· 5 min read ·

The Annotation That Held Transformers Together for Five Years

Source: huggingface

When HuggingFace released Transformers v4 in November 2020, the library had around 40 model architectures and roughly 1,000 checkpoints on the Hub. By the time v5 shipped in December 2025, those numbers had grown to 400+ architectures and 750,000+ Hub checkpoints. Daily installs went from around 20,000 to about 3 million. The library had become, functionally, the runtime layer of the open-source AI ecosystem.

That growth happened under the weight of a design decision that was smart in 2020 and increasingly painful by 2024: one model, one file.

What “One Model, One File” Actually Meant

The philosophy was defensible. If you want someone to understand a model implementation, give them a single file that contains everything: the configuration class, embeddings, attention, encoder, decoder, output heads.
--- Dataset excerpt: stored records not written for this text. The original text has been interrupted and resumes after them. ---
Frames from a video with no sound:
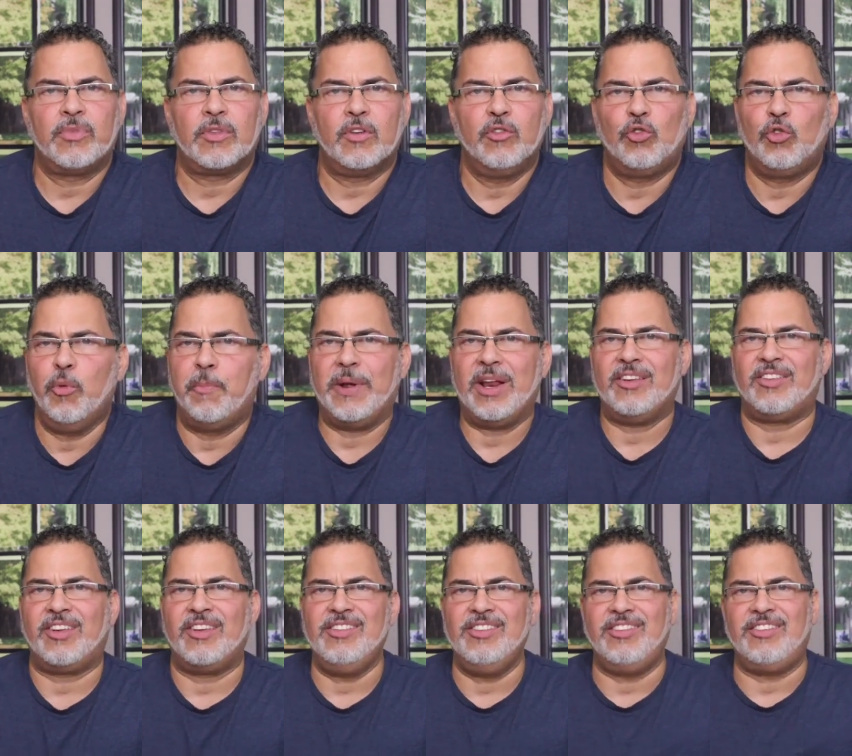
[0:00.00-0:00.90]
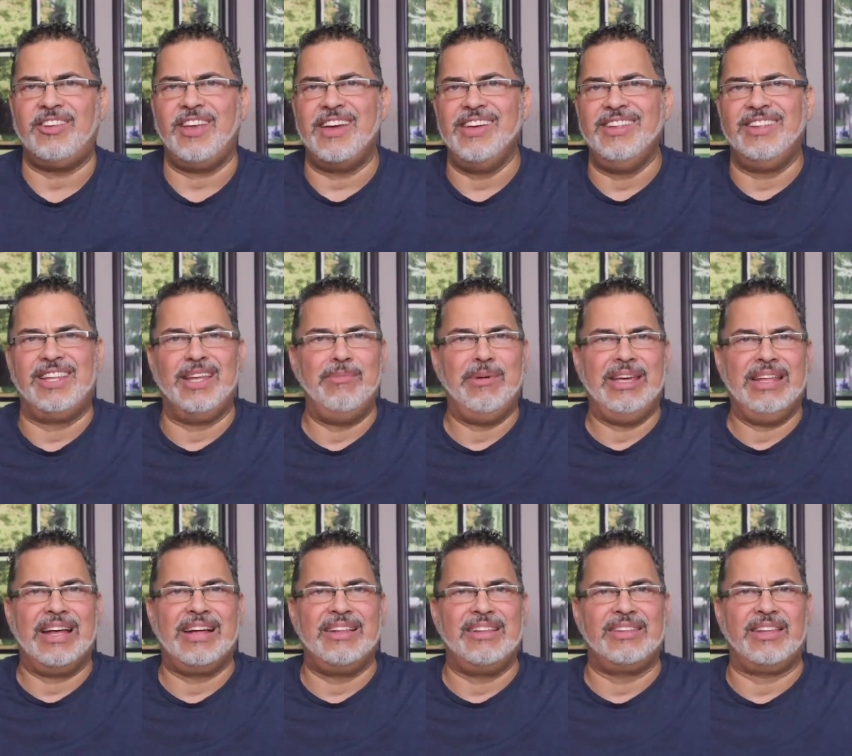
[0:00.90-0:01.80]
Su presencia
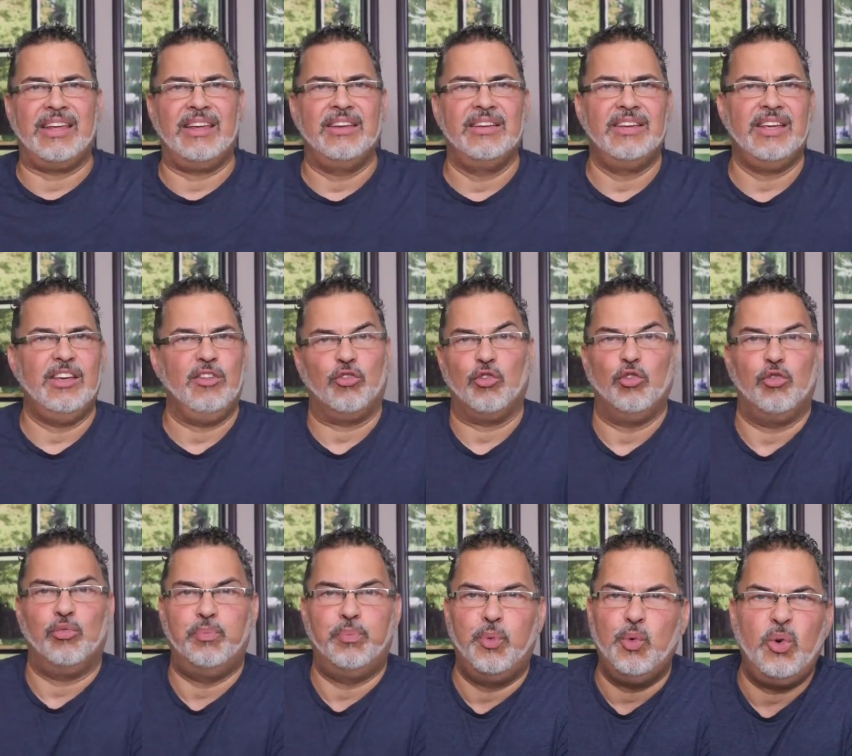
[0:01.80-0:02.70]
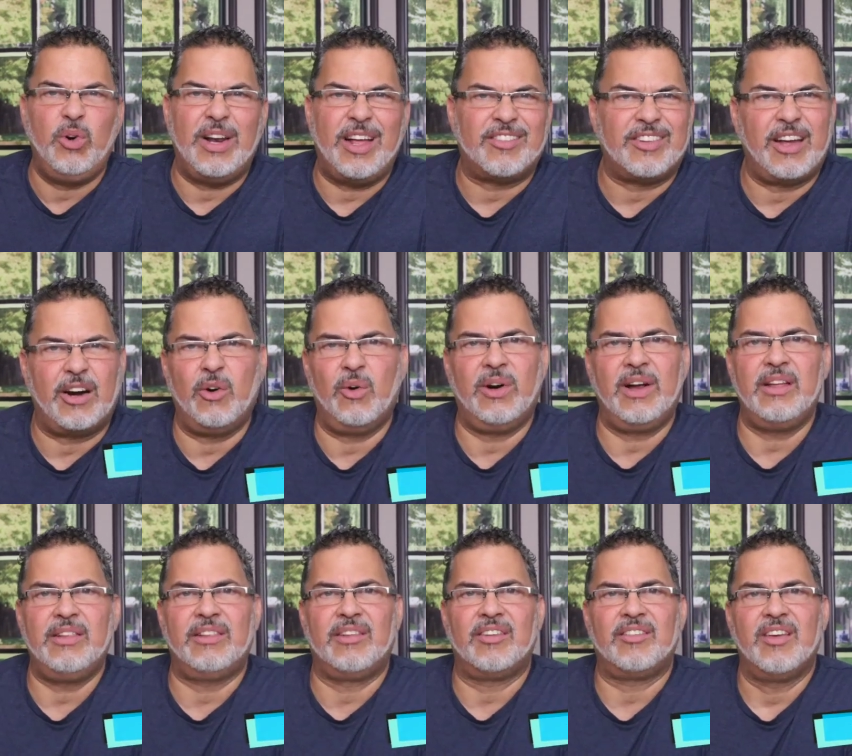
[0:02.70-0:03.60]
intimidante y sus burlas
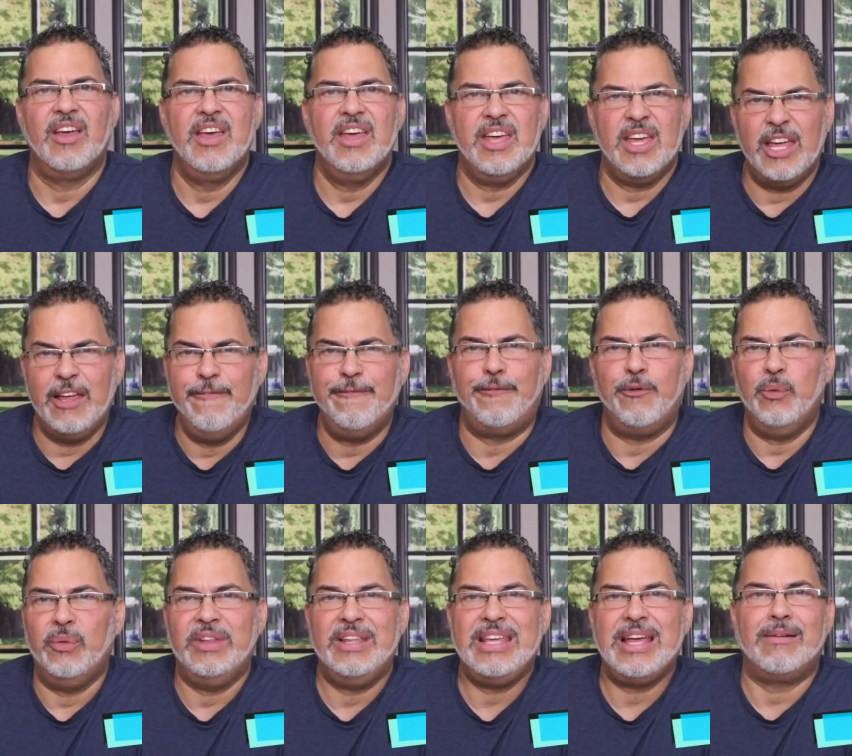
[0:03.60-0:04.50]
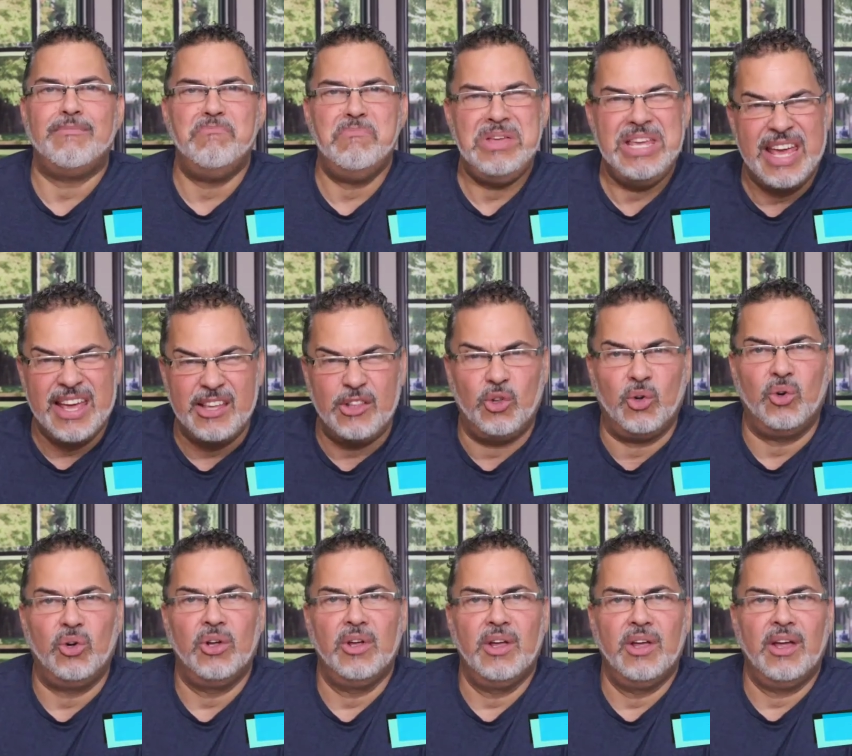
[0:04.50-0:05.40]
arrogantes infundían
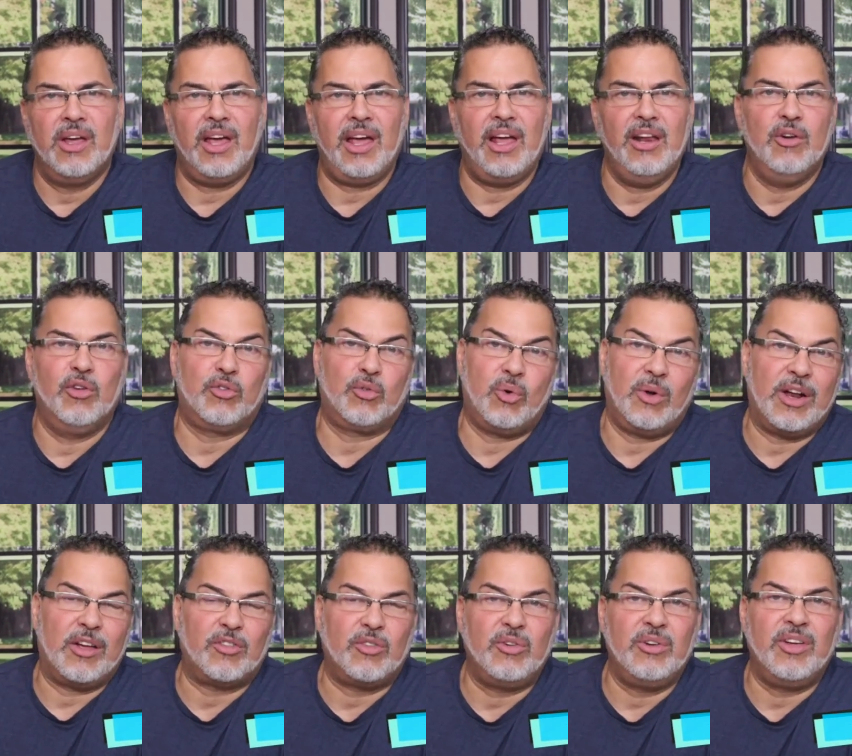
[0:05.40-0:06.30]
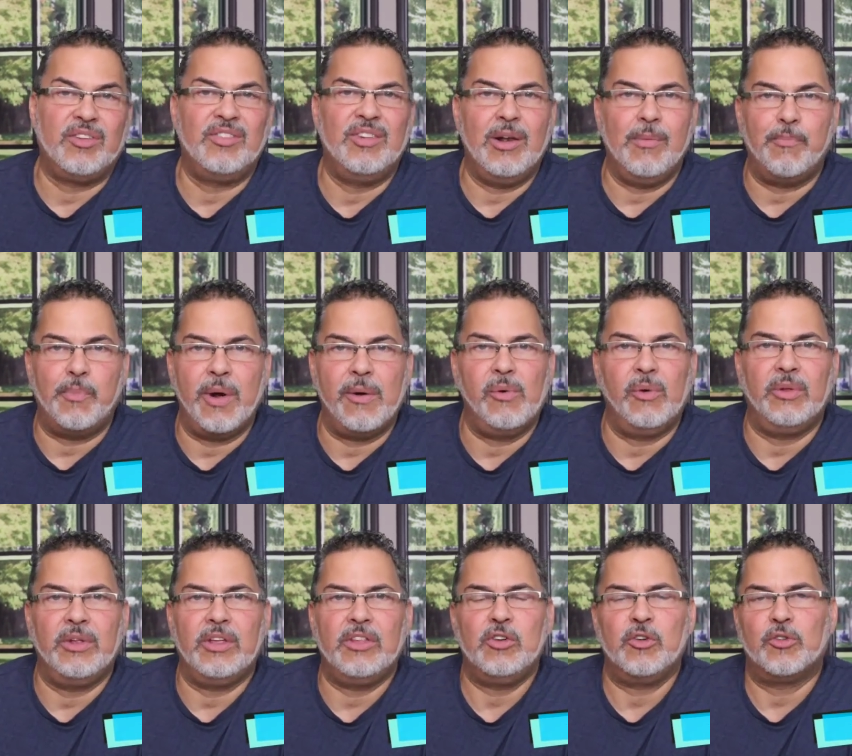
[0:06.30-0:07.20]
miedo en los corazones del pueblo
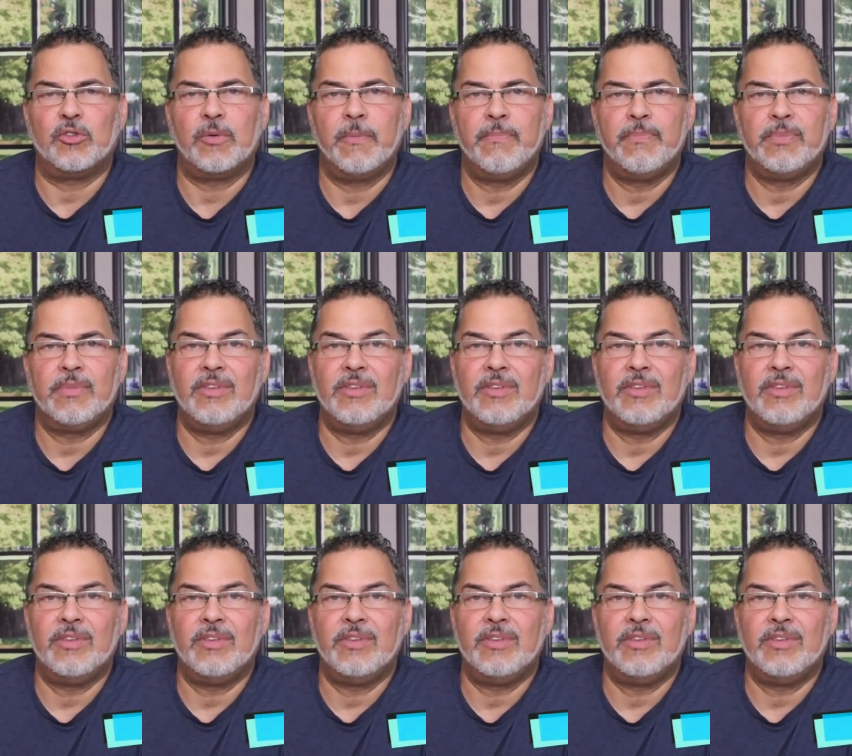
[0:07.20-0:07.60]
de Dios.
No chasing imports across five modules. The entire architecture, self-contained.

This worked well when the library had 40 models. It worked less well when RoBERTa needed to be mostly BERT, and ALBERT needed to be mostly BERT with a few tweaks, and DistilBERT needed to be mostly BERT with some layers removed. Each of those models had their own modeling_*.py file, and each file contained hundreds of lines copied verbatim from modeling_bert.py.

The library’s answer was a CI-enforced annotation: # Copied from transformers.models.bert.modeling_bert.BertSelfAttention. If you changed the source, the CI would check that all downstream copies were updated to match. It was a constraint system built on comments, and it actually worked reasonably well for years. Contributors could find where code came from, reviewers could track divergence, and the one-file guarantee held.

The problem was friction at scale. Adding a new model meant copying hundreds of lines, threading through the annotation requirements, and then maintaining that copy indefinitely. The GPT-2, GPT-J, GPT-Neo, and GPT-NeoX models are all variations on a theme. So are the dozen-plus LLaMA variants. The library was spending enormous energy enforcing consistency across files that differed by a handful of lines.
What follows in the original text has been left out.